(Reuters) - The New England Patriots are no stranger to controversy and on Tuesday the players said they would not let a reports of internal turmoil within the organization distract them from their quest to repeat as Super Bowl champions.
A report last week said there was a rift between Patriots quarterback Tom Brady, coach Bill Belichick and owner Robert Kraft but tight end Rob Gronkowski said he and team mates were not losing any sleep over it ahead of their playoff opener on Saturday.
“The reputation that coach tries to get us to have is just ignore the noise. Ignore the noise from the outside and I feel like that’s what myself, a lot of other players have been doing,” tight end Rob Gronkowski told reporters.
“You’ve just got to keep ignoring the noise and just keep our focus on what we’ve been doing all year and that’s preparing hard, studying our opponent, getting ready mentally and physically for the big game.”
Brady, Belichick and Kraft later issued a joint statement flatly denying the ESPN report.

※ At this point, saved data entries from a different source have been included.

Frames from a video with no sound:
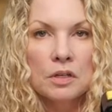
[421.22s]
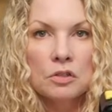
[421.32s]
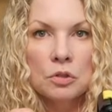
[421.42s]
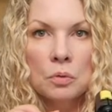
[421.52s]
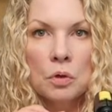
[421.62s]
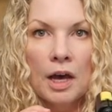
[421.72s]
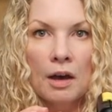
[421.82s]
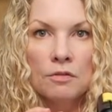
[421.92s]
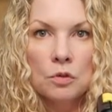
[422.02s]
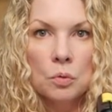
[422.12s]
because you will
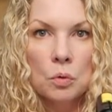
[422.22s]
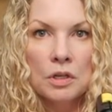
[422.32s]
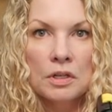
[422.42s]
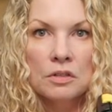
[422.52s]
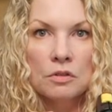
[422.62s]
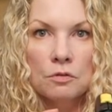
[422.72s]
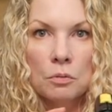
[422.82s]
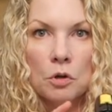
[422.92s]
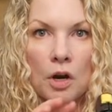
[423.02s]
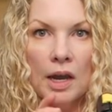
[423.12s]
have noise
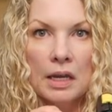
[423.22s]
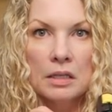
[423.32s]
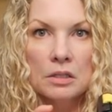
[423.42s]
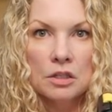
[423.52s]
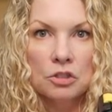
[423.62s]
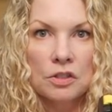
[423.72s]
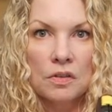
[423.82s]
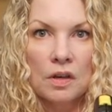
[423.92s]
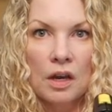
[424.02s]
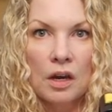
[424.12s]
from your hand touching
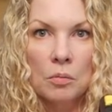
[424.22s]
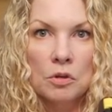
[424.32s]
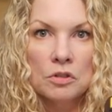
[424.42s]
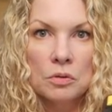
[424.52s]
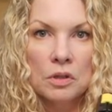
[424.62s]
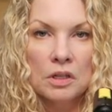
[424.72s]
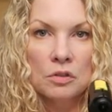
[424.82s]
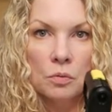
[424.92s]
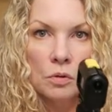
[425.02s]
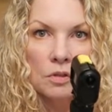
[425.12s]
the camera. So it
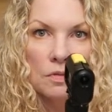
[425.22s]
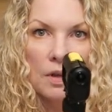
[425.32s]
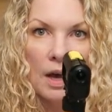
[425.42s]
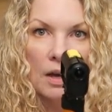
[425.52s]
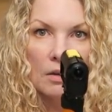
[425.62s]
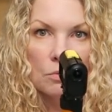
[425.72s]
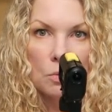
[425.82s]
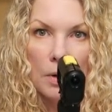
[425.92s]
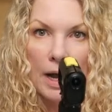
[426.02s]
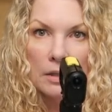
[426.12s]
gets rid of that
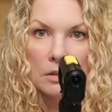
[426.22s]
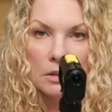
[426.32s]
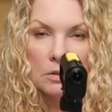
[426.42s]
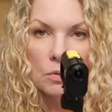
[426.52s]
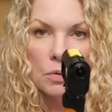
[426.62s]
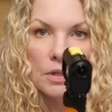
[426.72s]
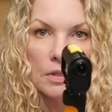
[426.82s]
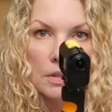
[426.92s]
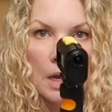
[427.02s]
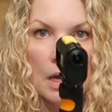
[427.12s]
rattling
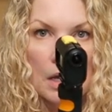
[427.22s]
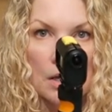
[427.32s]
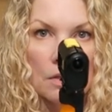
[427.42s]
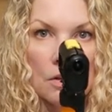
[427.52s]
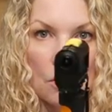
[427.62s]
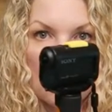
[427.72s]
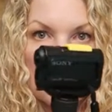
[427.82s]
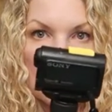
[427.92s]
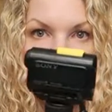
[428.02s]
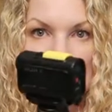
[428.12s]
noise. Then
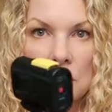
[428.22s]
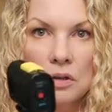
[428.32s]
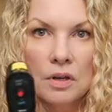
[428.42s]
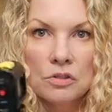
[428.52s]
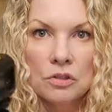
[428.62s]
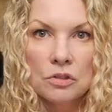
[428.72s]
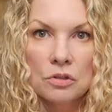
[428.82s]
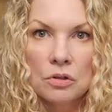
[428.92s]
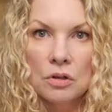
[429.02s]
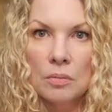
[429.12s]
also it allows you to
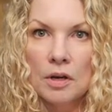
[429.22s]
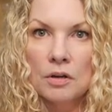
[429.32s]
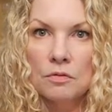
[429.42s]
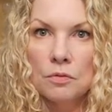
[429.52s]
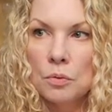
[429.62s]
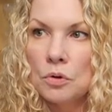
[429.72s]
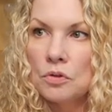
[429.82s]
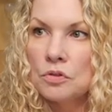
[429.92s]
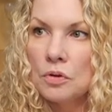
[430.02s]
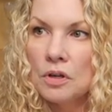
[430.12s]
turn it back and
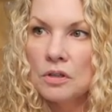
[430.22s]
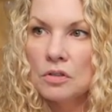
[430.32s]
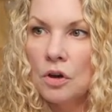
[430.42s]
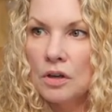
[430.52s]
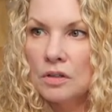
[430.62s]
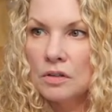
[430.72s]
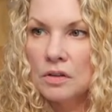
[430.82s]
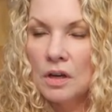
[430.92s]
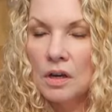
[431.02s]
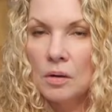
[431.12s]
forth. So I can talk into
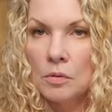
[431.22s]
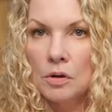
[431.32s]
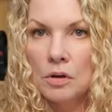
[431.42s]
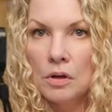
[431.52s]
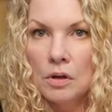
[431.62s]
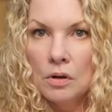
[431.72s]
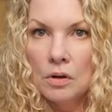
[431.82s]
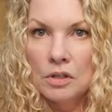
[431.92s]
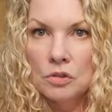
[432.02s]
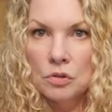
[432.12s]
the camera
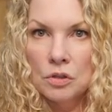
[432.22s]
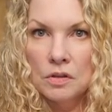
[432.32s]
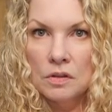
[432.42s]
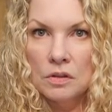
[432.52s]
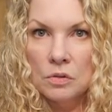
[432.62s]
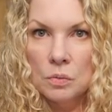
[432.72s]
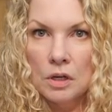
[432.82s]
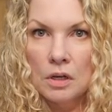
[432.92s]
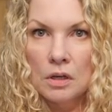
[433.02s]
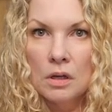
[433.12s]
or I can turn it this
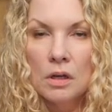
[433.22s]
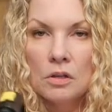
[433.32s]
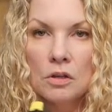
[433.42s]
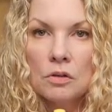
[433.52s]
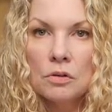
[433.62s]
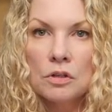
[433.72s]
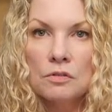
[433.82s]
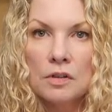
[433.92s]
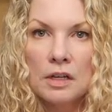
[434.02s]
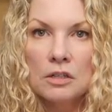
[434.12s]
way. Another
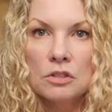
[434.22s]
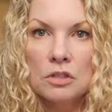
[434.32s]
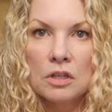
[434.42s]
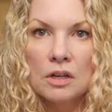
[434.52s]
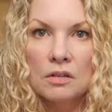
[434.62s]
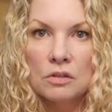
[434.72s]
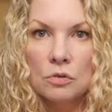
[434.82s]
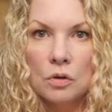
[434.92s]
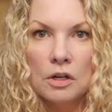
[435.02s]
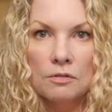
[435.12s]
advantage that I think is
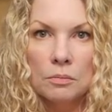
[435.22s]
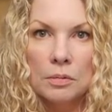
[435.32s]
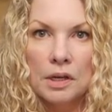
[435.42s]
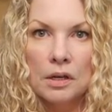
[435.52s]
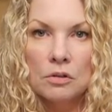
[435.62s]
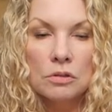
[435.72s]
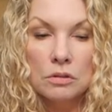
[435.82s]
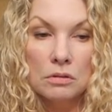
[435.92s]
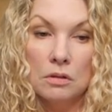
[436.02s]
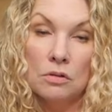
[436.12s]
great for beginners
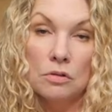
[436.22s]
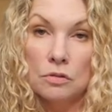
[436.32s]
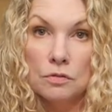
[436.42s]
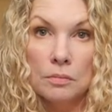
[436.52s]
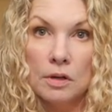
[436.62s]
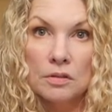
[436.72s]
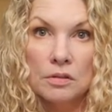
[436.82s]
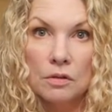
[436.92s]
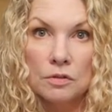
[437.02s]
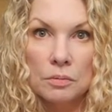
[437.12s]
and, and also for
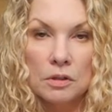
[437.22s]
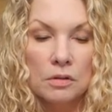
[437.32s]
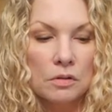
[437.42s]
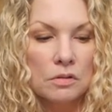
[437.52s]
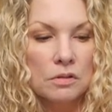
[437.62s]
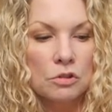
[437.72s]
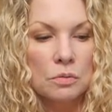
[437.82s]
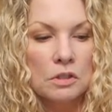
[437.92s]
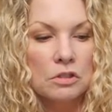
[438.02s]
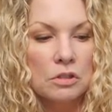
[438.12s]
myself, depending on the
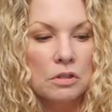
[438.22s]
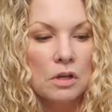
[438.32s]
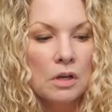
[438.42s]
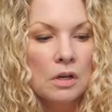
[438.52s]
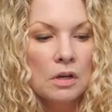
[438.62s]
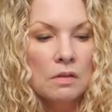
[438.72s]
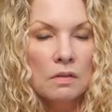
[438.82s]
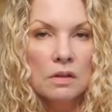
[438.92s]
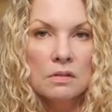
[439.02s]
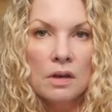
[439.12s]
situation,
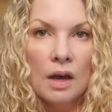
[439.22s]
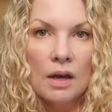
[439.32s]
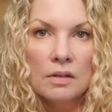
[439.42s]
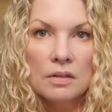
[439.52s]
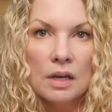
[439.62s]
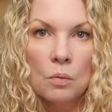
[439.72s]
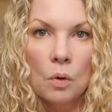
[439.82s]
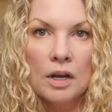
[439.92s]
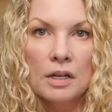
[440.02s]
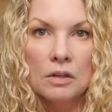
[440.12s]
this has a
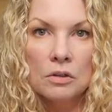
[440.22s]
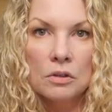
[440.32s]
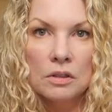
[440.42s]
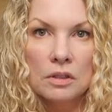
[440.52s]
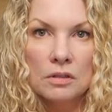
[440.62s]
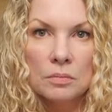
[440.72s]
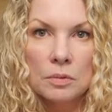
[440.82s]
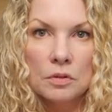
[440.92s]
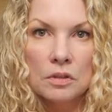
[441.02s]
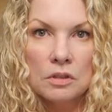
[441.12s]
wide angle lens
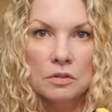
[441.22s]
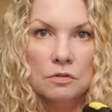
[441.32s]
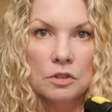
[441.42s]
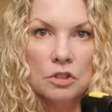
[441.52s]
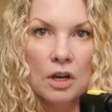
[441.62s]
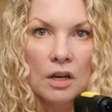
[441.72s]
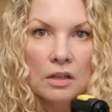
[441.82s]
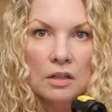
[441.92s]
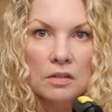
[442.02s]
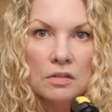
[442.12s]
built in. It's a
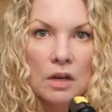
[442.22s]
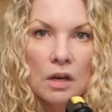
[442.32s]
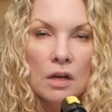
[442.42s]
fisheye lens.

The Patriots, who last year won their second Super Bowl title in three seasons, had a first-round bye after finishing atop the AFC and will host the Tennessee Titans on Saturday in the divisional round of the playoffs.
“The intensity has been high every single week all year long,” said Gronkowski. “You’ve just got to keep on continuing that, keep on preparing how we have been and get ready for the big game.”
Few NFL teams have faced controversy over recent years to the extent of the Patriots, and none have enjoyed their level of success.
Just last season, the Patriots overcame the NFL’s four-game suspension of Brady stemming from a plot to deflate footballs used in the AFC title game two years prior.
In 2015, they blocked out the noise over ‘Deflategate’ to beat the Seattle Seahawks in the Super Bowl.
In 2013 they dealt with the arrest and subsequent murder conviction of tight end Aaron Hernandez.
Six years before that, Belichick was fined $500,000 and the Patriots lost a first-round draft pick after an investigation found New England had videotaped an opponent’s signals on the sidelines in what became known as ‘Spygate.’
Beyond all that, they have navigated through the mundane ups-and-downs of injuries and bad calls, reaching 11 AFC title games in the Brady-Belichick era practicing the Patriot Way of stressing personal accountability and a business-like approach.
Defensive back Devin McCourty, who has been a team captain since 2011, said the Patriots were not going to be motivated by the report but were fuelled by a desire to claim the franchise’s sixth Super Bowl title.
“I mean, I don’t care about it and I think a lot of guys don’t really care about what goes on outside and who writes what and if we suck, if we’re great – it doesn’t matter,” said McCourty. “So, I just think guys are motivated by playing for each other, their families more than an ESPN article.”